Exercise description
Pull out of the data below the stretch of lines bounded by the one containing "[0:02.00-0:02.20]" and the one containing "(1397.23 s to 1397.63 s)", both bounds included, unchanged.

======

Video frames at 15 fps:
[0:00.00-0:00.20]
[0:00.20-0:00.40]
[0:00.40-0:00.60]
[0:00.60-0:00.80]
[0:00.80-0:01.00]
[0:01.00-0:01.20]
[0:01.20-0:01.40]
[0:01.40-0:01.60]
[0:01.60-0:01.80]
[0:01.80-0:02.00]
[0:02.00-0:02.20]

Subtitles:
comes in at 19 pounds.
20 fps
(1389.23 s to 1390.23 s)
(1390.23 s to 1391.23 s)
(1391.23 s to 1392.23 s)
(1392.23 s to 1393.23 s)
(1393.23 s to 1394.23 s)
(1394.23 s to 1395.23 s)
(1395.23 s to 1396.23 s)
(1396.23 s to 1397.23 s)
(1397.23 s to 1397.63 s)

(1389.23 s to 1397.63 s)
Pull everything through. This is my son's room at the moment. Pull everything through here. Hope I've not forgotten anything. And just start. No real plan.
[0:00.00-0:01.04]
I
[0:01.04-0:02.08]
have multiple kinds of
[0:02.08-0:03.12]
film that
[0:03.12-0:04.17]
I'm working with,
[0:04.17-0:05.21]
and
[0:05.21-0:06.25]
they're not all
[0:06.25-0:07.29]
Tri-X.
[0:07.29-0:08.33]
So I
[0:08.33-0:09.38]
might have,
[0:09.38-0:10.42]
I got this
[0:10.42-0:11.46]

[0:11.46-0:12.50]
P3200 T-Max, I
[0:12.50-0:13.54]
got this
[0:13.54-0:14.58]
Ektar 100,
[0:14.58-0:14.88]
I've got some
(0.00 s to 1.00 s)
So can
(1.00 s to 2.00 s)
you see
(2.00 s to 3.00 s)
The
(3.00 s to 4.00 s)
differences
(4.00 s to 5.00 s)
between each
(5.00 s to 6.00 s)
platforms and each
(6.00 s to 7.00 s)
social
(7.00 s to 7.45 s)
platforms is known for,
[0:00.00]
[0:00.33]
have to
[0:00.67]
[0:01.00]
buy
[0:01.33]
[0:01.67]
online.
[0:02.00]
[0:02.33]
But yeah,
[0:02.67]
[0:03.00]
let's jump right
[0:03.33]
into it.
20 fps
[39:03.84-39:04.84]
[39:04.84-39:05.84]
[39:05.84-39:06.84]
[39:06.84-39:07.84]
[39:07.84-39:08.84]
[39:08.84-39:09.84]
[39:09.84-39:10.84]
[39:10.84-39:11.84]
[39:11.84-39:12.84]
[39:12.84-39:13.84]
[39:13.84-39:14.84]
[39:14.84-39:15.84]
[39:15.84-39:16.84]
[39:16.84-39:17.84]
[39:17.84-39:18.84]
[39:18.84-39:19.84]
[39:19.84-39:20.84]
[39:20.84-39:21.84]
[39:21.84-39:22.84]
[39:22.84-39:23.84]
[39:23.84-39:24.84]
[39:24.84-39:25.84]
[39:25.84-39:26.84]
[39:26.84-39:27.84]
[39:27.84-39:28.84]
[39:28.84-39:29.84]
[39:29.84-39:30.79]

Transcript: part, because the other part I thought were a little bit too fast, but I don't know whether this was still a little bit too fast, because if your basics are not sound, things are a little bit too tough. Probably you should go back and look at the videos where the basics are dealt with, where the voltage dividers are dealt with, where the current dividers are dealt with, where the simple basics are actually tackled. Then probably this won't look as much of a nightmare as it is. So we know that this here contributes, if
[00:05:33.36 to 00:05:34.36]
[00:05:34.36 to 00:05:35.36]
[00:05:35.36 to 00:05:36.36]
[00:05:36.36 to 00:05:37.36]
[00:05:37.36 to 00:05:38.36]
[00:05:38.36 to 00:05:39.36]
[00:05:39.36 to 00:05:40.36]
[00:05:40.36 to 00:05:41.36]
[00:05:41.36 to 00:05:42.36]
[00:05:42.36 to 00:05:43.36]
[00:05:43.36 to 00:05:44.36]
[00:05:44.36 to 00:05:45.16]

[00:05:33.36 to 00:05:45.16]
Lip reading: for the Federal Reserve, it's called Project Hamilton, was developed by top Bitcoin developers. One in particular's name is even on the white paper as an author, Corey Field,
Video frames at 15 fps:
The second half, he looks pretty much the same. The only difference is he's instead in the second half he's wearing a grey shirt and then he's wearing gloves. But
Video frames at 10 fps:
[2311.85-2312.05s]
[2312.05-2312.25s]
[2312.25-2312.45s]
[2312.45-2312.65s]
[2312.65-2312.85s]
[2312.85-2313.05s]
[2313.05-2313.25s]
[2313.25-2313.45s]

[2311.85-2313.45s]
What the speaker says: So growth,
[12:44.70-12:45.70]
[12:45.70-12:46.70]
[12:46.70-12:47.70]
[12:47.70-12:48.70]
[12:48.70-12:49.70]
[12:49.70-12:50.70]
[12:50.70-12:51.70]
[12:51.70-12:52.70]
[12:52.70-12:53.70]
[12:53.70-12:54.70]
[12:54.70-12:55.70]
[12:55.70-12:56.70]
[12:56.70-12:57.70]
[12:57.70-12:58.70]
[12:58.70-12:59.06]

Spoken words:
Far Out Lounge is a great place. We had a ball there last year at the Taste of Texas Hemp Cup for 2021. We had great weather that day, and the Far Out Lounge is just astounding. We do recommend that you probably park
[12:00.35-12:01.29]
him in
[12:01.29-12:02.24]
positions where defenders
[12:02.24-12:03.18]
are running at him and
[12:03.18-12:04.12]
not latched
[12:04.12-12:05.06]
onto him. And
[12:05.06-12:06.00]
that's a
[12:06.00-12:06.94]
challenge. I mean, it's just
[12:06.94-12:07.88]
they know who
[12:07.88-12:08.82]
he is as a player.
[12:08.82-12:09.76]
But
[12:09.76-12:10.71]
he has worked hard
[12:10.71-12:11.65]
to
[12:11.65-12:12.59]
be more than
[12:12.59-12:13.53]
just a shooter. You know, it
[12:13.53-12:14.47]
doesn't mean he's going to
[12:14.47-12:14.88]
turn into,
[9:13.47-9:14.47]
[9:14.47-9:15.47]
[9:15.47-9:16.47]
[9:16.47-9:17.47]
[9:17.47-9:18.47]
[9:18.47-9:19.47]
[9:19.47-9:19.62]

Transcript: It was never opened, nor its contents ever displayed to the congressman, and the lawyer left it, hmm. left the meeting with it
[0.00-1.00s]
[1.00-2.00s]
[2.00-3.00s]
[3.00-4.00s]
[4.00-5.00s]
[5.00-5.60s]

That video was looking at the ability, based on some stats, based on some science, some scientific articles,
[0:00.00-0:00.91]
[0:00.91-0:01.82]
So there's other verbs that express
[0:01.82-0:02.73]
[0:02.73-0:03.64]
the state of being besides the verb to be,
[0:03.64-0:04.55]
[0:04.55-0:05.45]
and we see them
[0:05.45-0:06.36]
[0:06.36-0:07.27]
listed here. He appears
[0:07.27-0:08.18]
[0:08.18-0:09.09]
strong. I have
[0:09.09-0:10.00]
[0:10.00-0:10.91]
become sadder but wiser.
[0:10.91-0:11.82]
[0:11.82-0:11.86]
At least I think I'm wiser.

======

Task output
[0:02.00-0:02.20]

Subtitles:
comes in at 19 pounds.
20 fps
(1389.23 s to 1390.23 s)
(1390.23 s to 1391.23 s)
(1391.23 s to 1392.23 s)
(1392.23 s to 1393.23 s)
(1393.23 s to 1394.23 s)
(1394.23 s to 1395.23 s)
(1395.23 s to 1396.23 s)
(1396.23 s to 1397.23 s)
(1397.23 s to 1397.63 s)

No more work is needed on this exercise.